» **Task instructions**: Transcription, pictures excluded: write out the data below exactly.

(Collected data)
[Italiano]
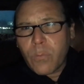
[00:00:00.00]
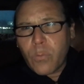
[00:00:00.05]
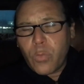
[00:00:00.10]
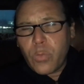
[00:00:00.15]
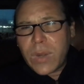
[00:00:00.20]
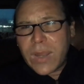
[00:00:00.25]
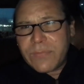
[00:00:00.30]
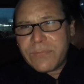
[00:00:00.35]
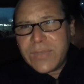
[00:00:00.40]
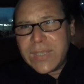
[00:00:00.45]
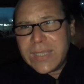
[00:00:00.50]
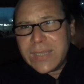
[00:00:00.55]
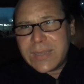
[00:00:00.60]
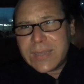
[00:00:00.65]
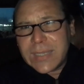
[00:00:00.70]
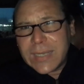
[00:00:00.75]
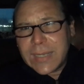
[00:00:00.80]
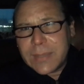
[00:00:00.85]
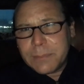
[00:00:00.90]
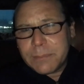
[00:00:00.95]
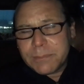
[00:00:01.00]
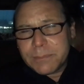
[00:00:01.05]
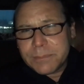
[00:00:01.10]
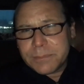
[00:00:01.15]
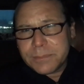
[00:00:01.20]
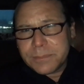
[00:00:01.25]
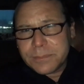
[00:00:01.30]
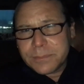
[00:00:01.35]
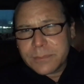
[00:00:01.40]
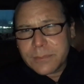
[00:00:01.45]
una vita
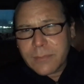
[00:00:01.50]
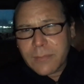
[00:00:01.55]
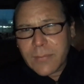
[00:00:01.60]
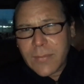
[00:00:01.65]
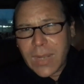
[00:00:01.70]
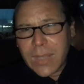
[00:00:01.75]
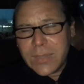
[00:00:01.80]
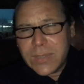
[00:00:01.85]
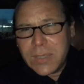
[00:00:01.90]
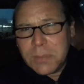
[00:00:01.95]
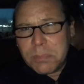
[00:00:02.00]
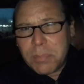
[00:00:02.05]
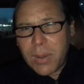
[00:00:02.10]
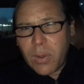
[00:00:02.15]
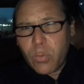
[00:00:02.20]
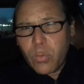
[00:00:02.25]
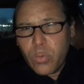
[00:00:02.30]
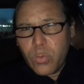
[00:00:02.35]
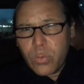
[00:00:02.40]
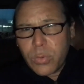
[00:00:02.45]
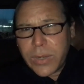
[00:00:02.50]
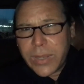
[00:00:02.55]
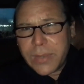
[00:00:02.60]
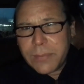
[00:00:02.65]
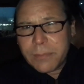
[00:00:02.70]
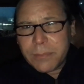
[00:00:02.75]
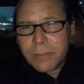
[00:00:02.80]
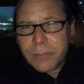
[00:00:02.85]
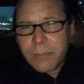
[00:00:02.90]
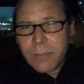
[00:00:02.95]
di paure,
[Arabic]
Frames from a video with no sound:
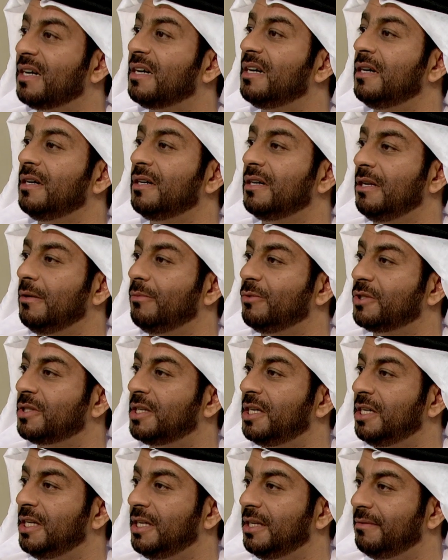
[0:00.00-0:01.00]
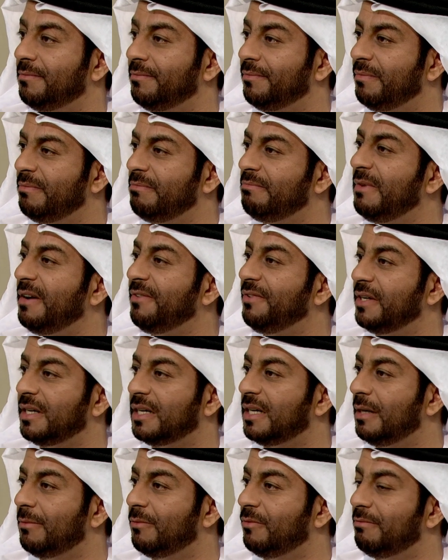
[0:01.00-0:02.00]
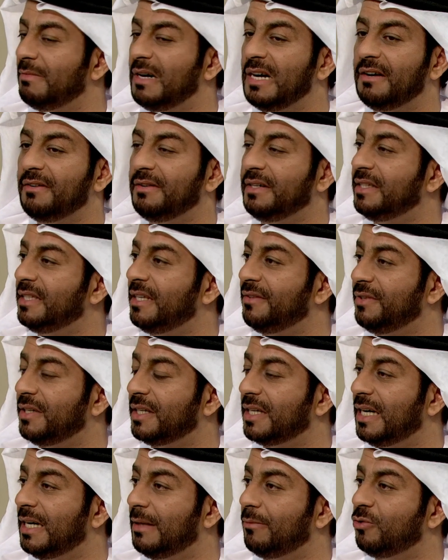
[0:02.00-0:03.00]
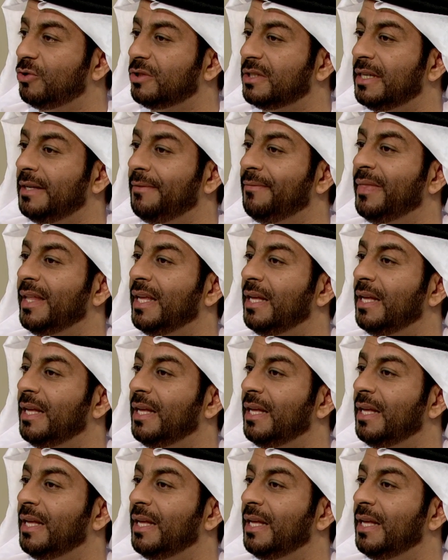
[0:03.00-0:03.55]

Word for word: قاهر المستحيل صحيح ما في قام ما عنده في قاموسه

» **Response**:
[Italiano]
[00:00:00.00]
[00:00:00.05]
[00:00:00.10]
[00:00:00.15]
[00:00:00.20]
[00:00:00.25]
[00:00:00.30]
[00:00:00.35]
[00:00:00.40]
[00:00:00.45]
[00:00:00.50]
[00:00:00.55]
[00:00:00.60]
[00:00:00.65]
[00:00:00.70]
[00:00:00.75]
[00:00:00.80]
[00:00:00.85]
[00:00:00.90]
[00:00:00.95]
[00:00:01.00]
[00:00:01.05]
[00:00:01.10]
[00:00:01.15]
[00:00:01.20]
[00:00:01.25]
[00:00:01.30]
[00:00:01.35]
[00:00:01.40]
[00:00:01.45]
una vita
[00:00:01.50]
[00:00:01.55]
[00:00:01.60]
[00:00:01.65]
[00:00:01.70]
[00:00:01.75]
[00:00:01.80]
[00:00:01.85]
[00:00:01.90]
[00:00:01.95]
[00:00:02.00]
[00:00:02.05]
[00:00:02.10]
[00:00:02.15]
[00:00:02.20]
[00:00:02.25]
[00:00:02.30]
[00:00:02.35]
[00:00:02.40]
[00:00:02.45]
[00:00:02.50]
[00:00:02.55]
[00:00:02.60]
[00:00:02.65]
[00:00:02.70]
[00:00:02.75]
[00:00:02.80]
[00:00:02.85]
[00:00:02.90]
[00:00:02.95]
di paure,
[Arabic]
Frames from a video with no sound:
[0:00.00-0:01.00]
[0:01.00-0:02.00]
[0:02.00-0:03.00]
[0:03.00-0:03.55]

Word for word: قاهر المستحيل صحيح ما في قام ما عنده في قاموسه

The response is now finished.